La estatua de Andrés Bello en plena Avenida Alameda permaneció durante meses encapuchada, como respuesta a la crítica que trata de "encapuchados" a todos los manifestantes.

El sistema de educación superior en Chile se articula en tres tipos de instituciones, que al año 2010 totalizaban 173: universidades (59), institutos profesionales (43) y centros de formación técnica (71). Entre todas esas instituciones, la matrícula alcanzó la cifra de 987.643 inscritos, de los cuales 940.164 correspondían a estudiantes de pregrado. De estos estudiantes, 587.297 se inscribieron en una universidad.[23]

El sistema universitario data de la Reforma universitaria llevada a cabo por la dictadura militar a comienzos de los años 1980. En esa época, la Universidad de Chile y la Universidad Técnica del Estado fueron fragmentadas dando origen a universidades estatales de carácter regional. Estas universidades más seis universidades de carácter particular conformaron el grupo de las «universidades tradicionales» agrupadas en el Consejo de Rectores de las Universidades Chilenas (CRUCH), y que reciben fondos del Estado a través de asignaciones directas e indirectas.
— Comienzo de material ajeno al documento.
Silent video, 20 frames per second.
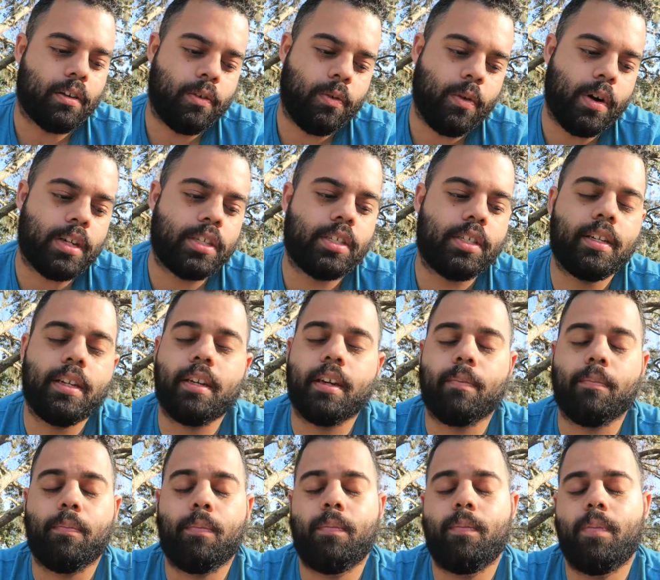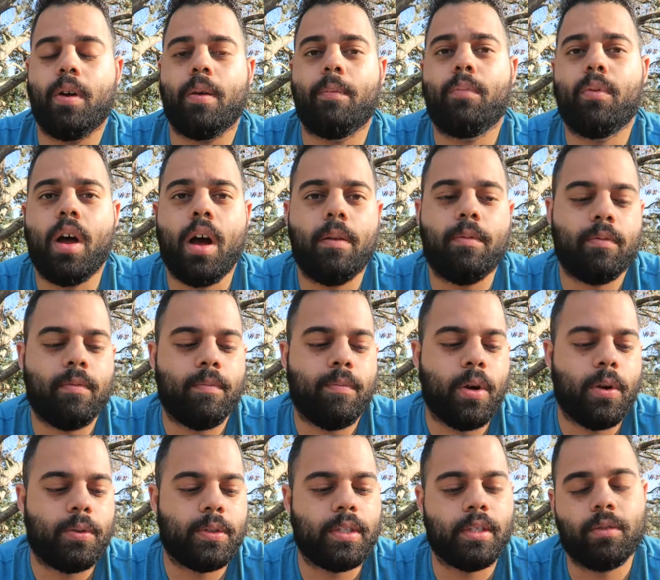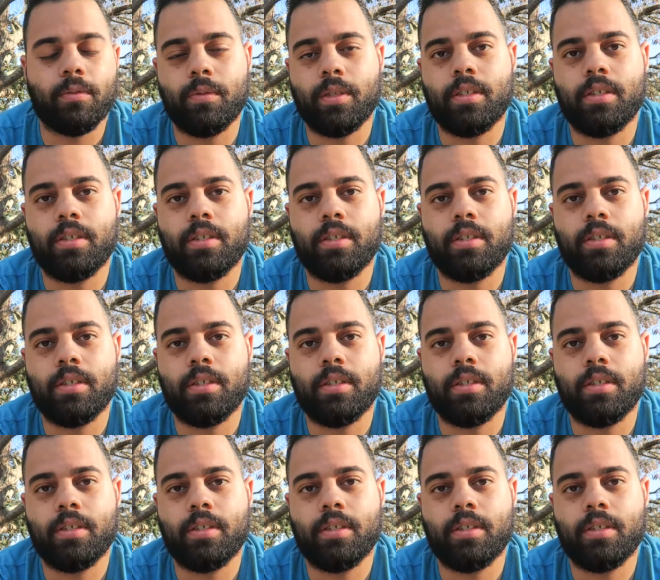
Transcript: questioning and problem posing,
En 2011, el CRUCH estaba compuesto por 12 universidades de propiedad del Estado y 9 privadas (de las cuales 6 son propiedad de la Iglesia católica). Al mismo tiempo, se liberalizó la creación de universidades privadas; si bien la ley establecía que estas universidades debían ser corporaciones sin fines de lucro —a diferencia de institutos profesionales y CFTs—, existen varias denuncias sobre subterfugios legales que permitieron el desarrollo de un rentable mercado en la administración de instituciones legales.[24]